Limonu Hippy selaku Anggota komisi II DPRD Provinsi Gorontalo menyatakan dari beberapa tuntutan nelayan tersebut penting untuk disikapi dan dibijaki oleh pihak Kementrian Kelautan dan Perikanan agar tetap memberikan ruang dan kesempatan terhadap nelayan untuk mengembangkan usaha-usaha mereka, agar target Pemerintah untuk mensejahterakan rakyat akan terwujud. Sebab disamping mereka bayar pajak dan PNBP, Pelaku usaha Perikanan (Nelayan) ini tentu sudah berkontribusi kepada Negara dalam menciptakan lapangan kerja bagi masyarakat lainnya.
“Kami berharap kepada Pemerintah dalam hal ini Dinas Kelautan dan Perikanan Provinsi Gorontalo untuk sama memperjuangkan apa yang menjadi keluhan nelayan berupa Pengadaan alat VMS, menambah radius zona penangkapan ikan dari 12 mm bagi 32 GT kebawah, penggunaan BBM bersubsidi untuk 32 GT bagi Koperasi Nelayan dan untuk tidak melakukan penertiban terhadap rumpon yang sudah beroperasi skrg ini,” ujarnya
Lanjut, Mari kita pikirkan bersama bahwa berdasarkan data yang ada, saat ini terdapat sekitar 600 rumpon yang tersebar di wilayah perairan Gorontalo dan menjadi sumber utama pendapatan bagi para nelayan. Namun ketika dengan adanya kebikajan KKP terkait dengan pembatasan jumlah rumpon tersebut, dan terinfornasi nelayan Gorntalo tinggal mendapatkan jata 12 rumpon saja yang bisa dioperasikan, maka hal ini akan berdampak terhadap lemahnya perekonomian masyarakat pesisir, mengingat sebagian besar nelayan di Gorontalo mengandalkan rumpon untuk menangkap ikan.

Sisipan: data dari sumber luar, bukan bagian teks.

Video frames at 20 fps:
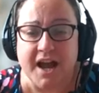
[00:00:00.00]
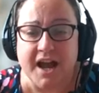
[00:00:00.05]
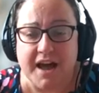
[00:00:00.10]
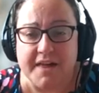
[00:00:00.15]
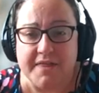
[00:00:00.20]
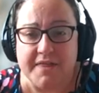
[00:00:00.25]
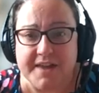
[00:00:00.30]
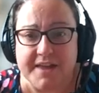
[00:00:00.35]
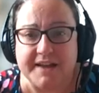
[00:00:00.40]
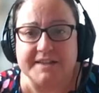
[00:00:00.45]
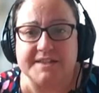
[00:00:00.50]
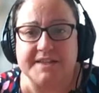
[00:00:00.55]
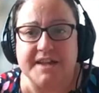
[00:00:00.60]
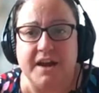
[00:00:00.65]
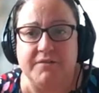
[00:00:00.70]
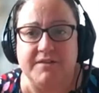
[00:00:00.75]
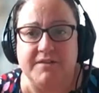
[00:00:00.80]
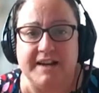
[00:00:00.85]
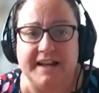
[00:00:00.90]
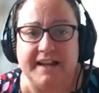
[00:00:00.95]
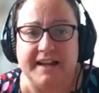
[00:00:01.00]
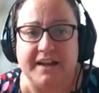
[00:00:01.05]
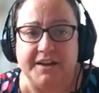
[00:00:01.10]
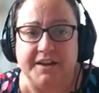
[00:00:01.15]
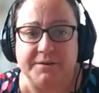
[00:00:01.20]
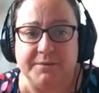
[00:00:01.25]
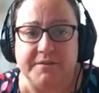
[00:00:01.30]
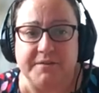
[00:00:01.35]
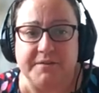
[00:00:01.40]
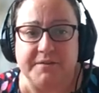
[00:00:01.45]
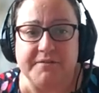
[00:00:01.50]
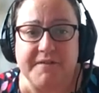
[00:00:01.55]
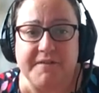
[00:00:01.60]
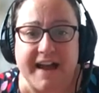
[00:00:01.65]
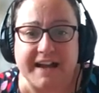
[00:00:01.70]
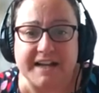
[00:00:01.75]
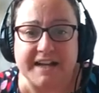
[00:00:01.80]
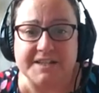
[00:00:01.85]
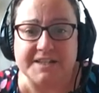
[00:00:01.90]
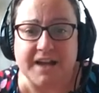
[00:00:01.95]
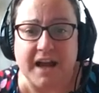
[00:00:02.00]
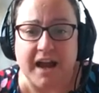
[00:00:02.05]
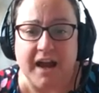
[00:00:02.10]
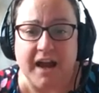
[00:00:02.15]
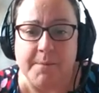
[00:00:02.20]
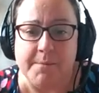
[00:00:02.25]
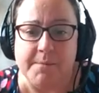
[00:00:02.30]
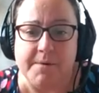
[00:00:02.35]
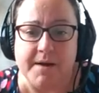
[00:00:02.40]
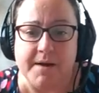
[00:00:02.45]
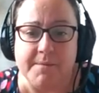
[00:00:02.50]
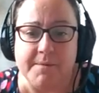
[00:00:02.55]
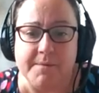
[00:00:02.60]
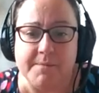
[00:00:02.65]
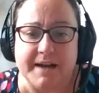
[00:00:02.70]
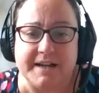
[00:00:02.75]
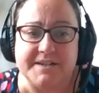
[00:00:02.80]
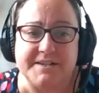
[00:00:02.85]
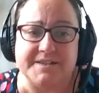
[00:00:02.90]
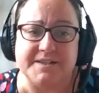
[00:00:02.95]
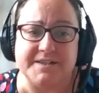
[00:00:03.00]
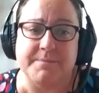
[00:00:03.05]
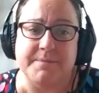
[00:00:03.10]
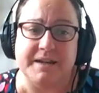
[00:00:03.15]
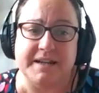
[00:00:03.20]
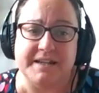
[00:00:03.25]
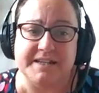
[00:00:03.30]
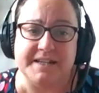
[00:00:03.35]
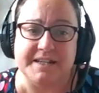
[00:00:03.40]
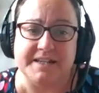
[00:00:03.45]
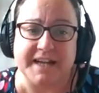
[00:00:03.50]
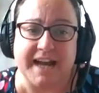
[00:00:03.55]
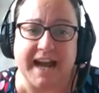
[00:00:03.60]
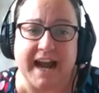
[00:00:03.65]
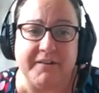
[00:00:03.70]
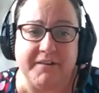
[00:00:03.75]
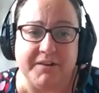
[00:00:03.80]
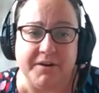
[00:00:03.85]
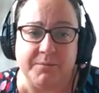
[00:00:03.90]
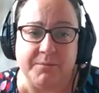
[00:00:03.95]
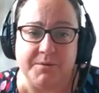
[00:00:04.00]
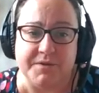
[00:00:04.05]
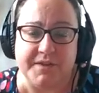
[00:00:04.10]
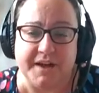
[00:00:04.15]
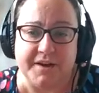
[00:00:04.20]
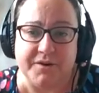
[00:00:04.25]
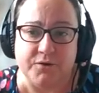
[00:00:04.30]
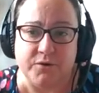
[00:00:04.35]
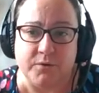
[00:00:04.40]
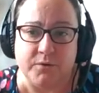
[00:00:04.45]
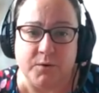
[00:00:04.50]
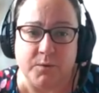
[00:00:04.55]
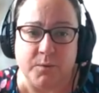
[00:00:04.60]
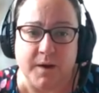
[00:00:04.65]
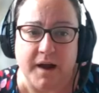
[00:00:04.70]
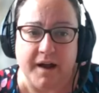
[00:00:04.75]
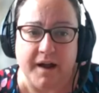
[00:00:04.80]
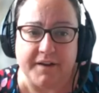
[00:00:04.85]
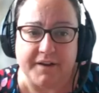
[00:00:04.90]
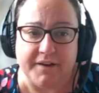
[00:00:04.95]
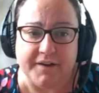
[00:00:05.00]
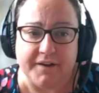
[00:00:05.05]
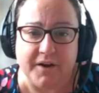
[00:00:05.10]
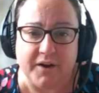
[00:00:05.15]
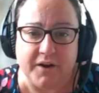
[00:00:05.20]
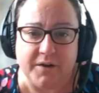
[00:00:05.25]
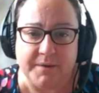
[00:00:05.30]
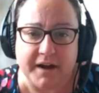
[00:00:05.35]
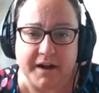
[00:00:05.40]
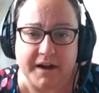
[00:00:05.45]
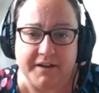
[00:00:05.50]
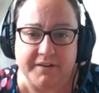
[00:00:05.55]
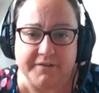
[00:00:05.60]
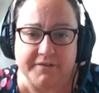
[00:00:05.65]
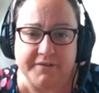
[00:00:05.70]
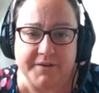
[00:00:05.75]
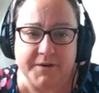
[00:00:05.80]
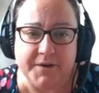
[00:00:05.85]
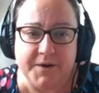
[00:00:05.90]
and things that are really going to affect patients' ability to carry on with their normal work and home life.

Apalagi rumpon yang mereka buat itu menggunakan anggaran yang besar bahkan mereka banyak yang berhutang hanya karena memodali usaha rumpon mereka tersebut, lalu ketika dilakukan penertiban, maka dipastikan akan bermasalah besar. Sebab mereka tidak beroleh pendapatan lagi untuk membayar hutang dan memenuhi kebutuhan dasar hidup mereka.

Limonu Hippy menegaskan manakala kami Komisi II DPRD Provinsi Gorontalo dibutuhkan oleh Dinas Kelautan dan Perikanan untuk memperjuangkan beberapa hal yang menjadi tuntutan nelayan tersebut, maka kami siap membersamai Dinas dalam mengkonsultasikan dan memperjuangkan hal ini dengan kementerian Kelautan dan Perikanan untuk mendapatkan solusi terbaik dan berpihak terhadap kepentingan rakat.

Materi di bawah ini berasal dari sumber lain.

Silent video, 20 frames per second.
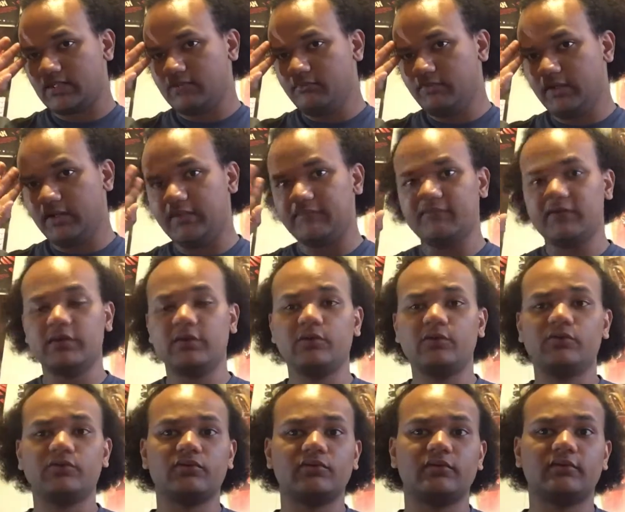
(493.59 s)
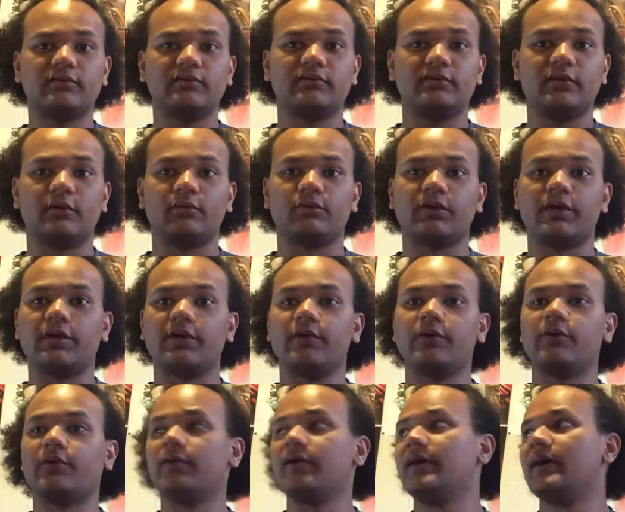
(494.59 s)
But if you don't
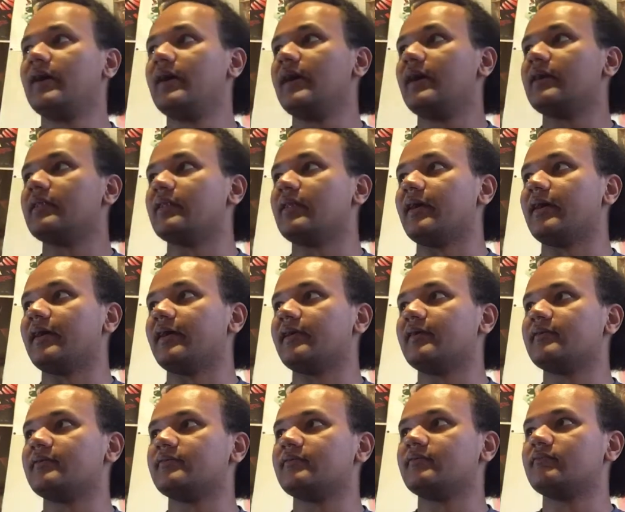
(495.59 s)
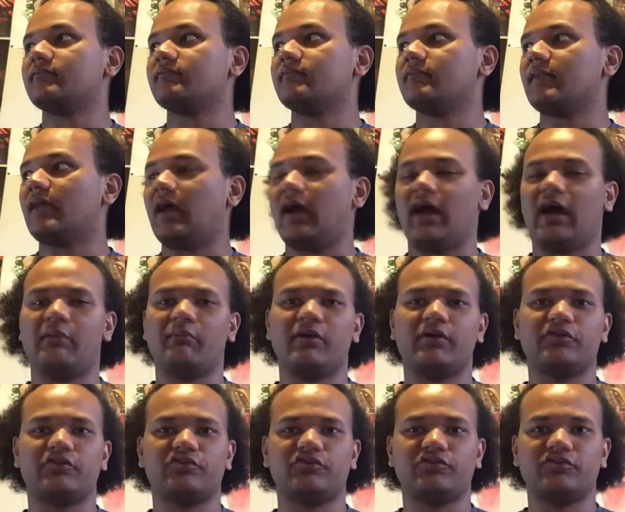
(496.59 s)
know like how
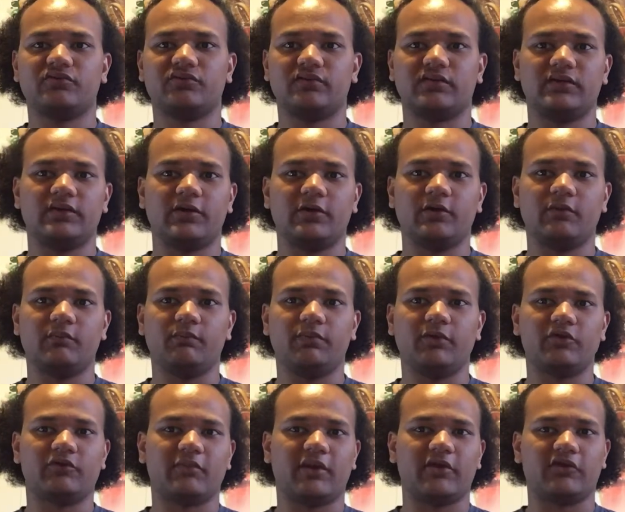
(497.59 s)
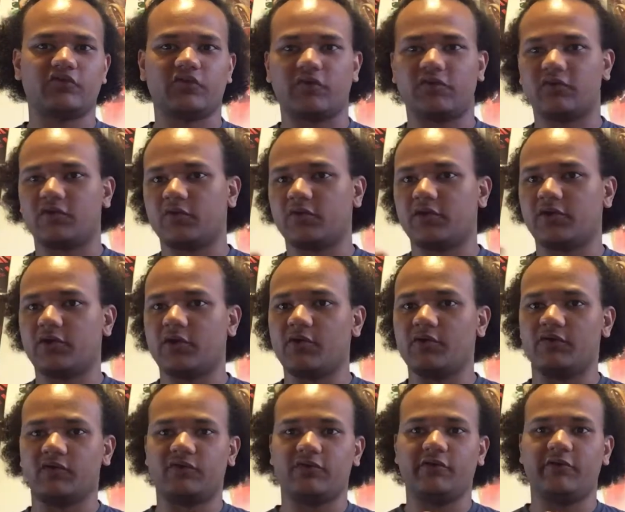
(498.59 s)
much post-traumatic stress disorder
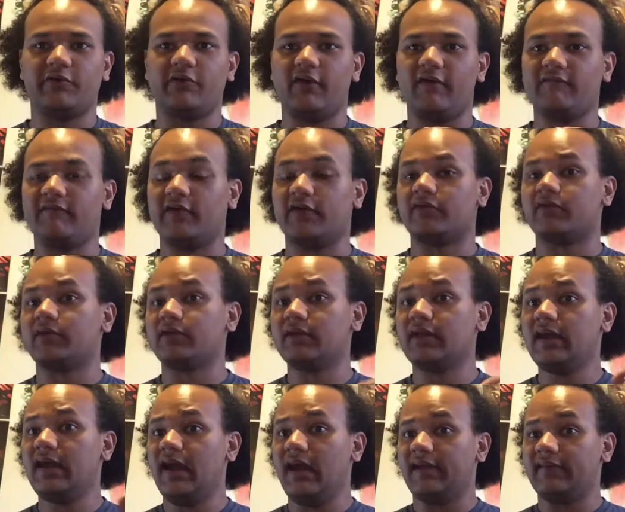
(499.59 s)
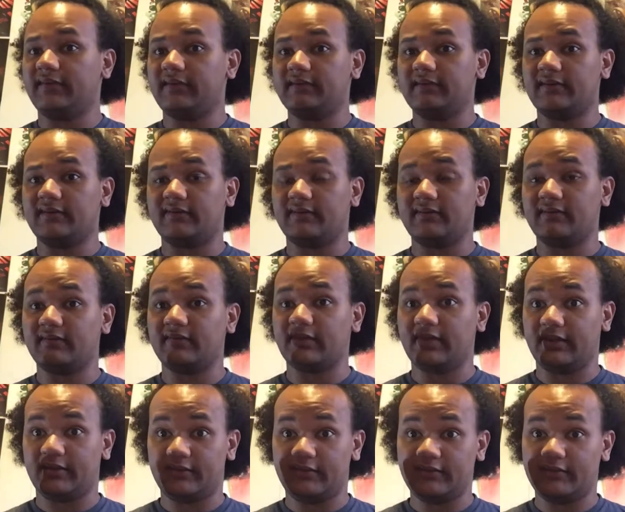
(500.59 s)
goes into a veteran, I think this is
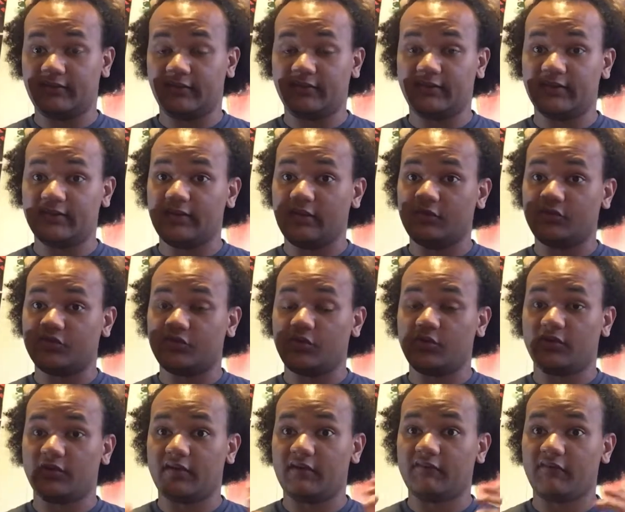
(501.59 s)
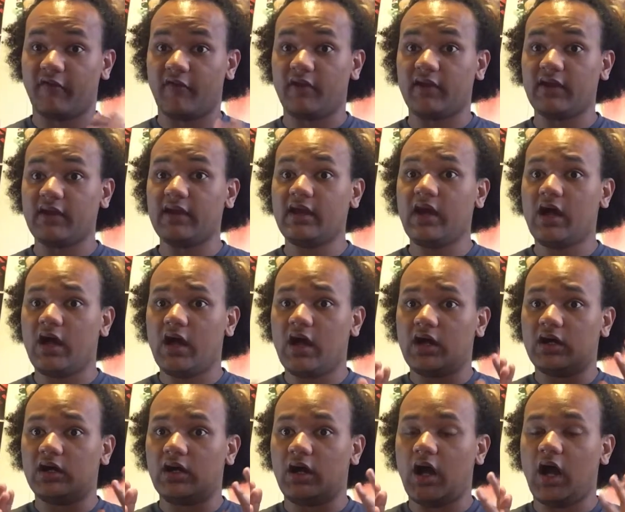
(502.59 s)
like something that shows in a very
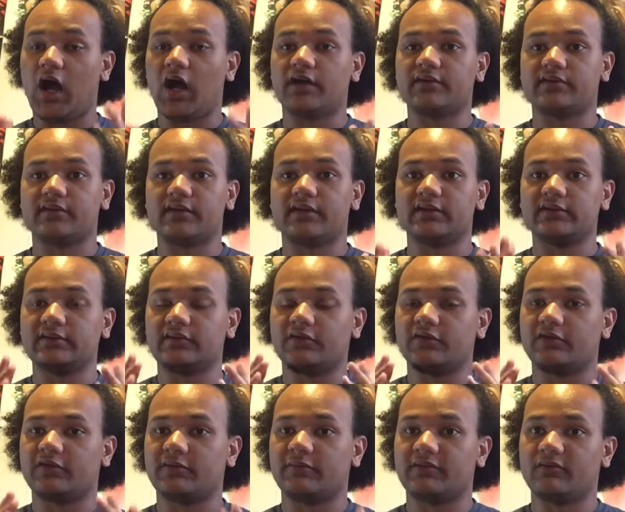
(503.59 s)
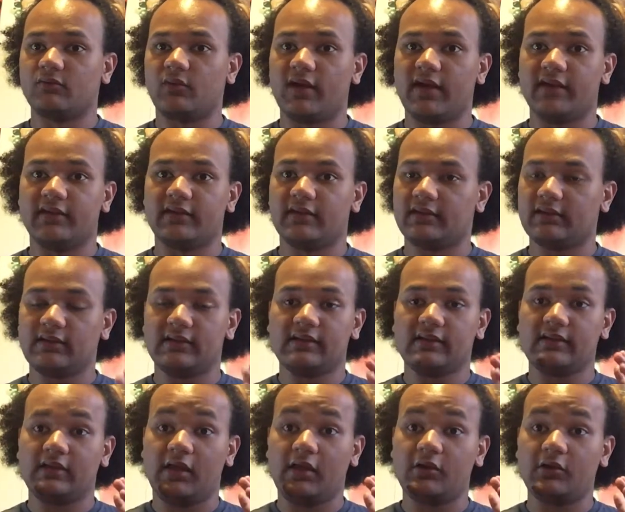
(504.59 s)
haunting and disturbing way.
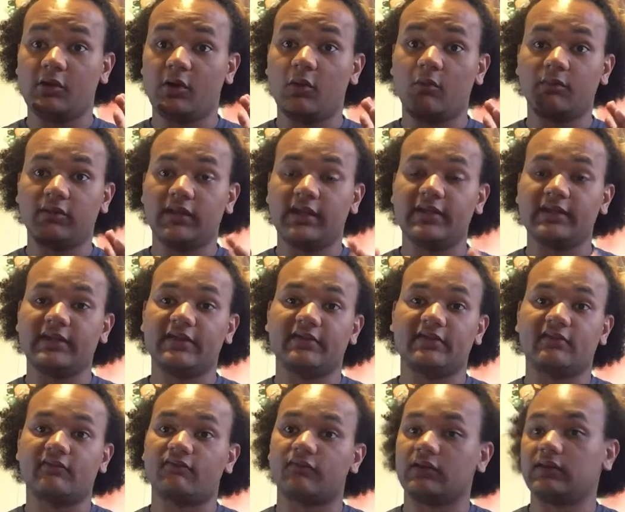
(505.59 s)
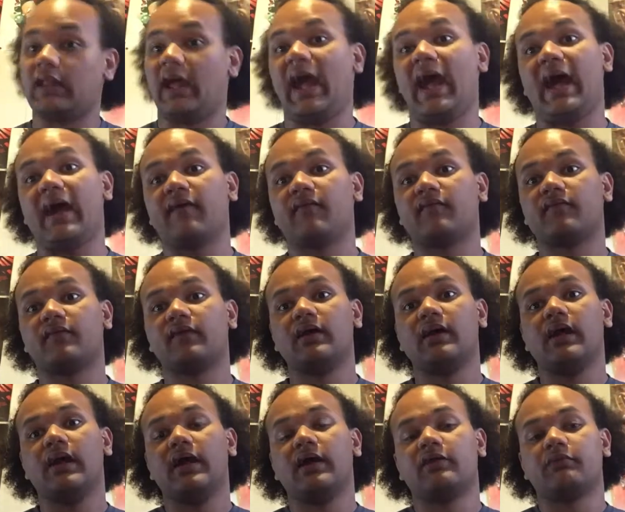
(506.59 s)
They don't play this for laughs,
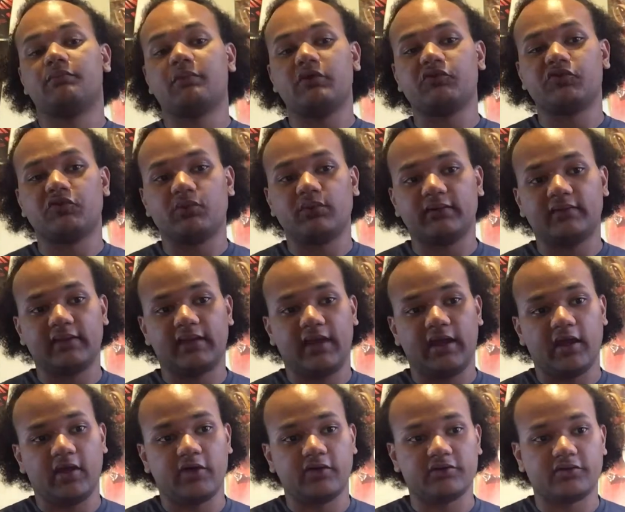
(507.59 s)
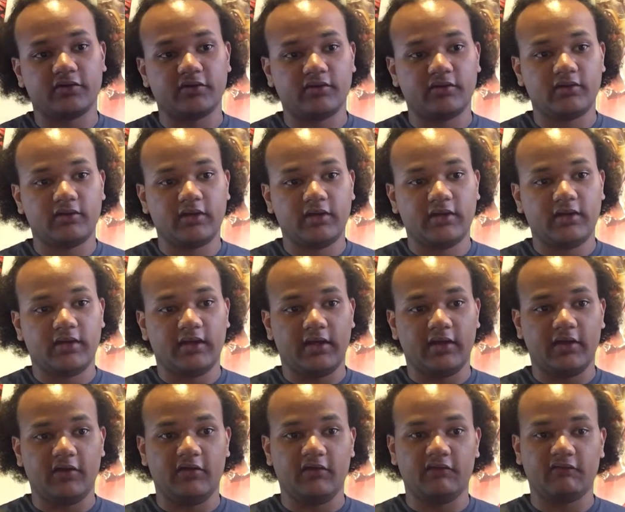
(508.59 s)
especially with the character
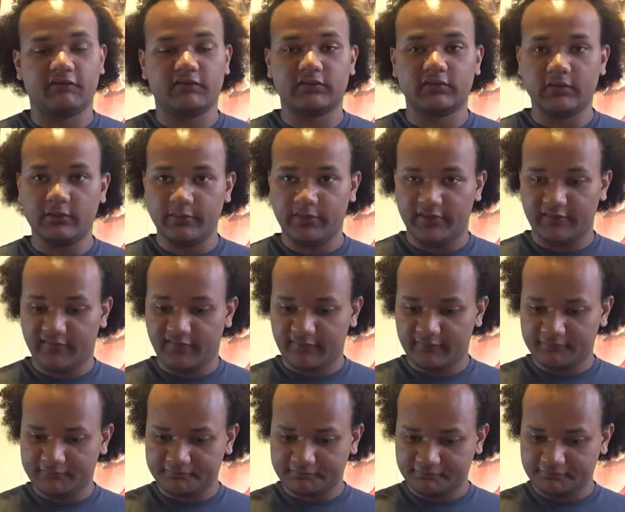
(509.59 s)
of Lewis.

“Kedepan kami berharap dalam membuat peraturan-peraturan yang berkenaan dengan kepentingan negara dan hajat hidup masyarakat kiranya dapat mempertimbangkan semua aspek yang ada terutama pengembangan usaha masyarakat, bukan mengorbankan mata pencaharian masyarakat,” tegas Limonu.
Terakhir Limonu Hippy yang ditakeline oleh masyarakat “TORANG PE ANDALAN” ini berharap kepada petugas Satwas KKP untuk tidak arogan dalam menjalankan tugas operasi dilapangan dan berharap kepada nelayan juga untuk dapat memenuhi kewajibannya kepada negara.
“Kami berharap pula kepada petugas Satuan Pengawas KKP tetap humanis dan tidak harus arogan ketika berhadapan dengan nelayan lokal disaat menjalankan tugas pengawasan dilapangan,” harapanya
Disisi lain juga, Ia berharap kepada nelayan terutama pelaku usaha yang sudah mampu untuk memenuhi kewajibannya kepada negara seperti mengurus izin, membayar pajak dan membayar retribusi dari hasil produksinya atau tangkapannya berupa membayar PNBP (Penerimaan Negara Bukan Pajak) yang tentu pendapatan negara tersebut akan dikembalikan ke rakyat berbentuk program pembangunan sarana dan fasilitas nelayan itu sendiri dan bantuan modal usaha bagi nelayan yang lainnya yang tidak mampu (miskin).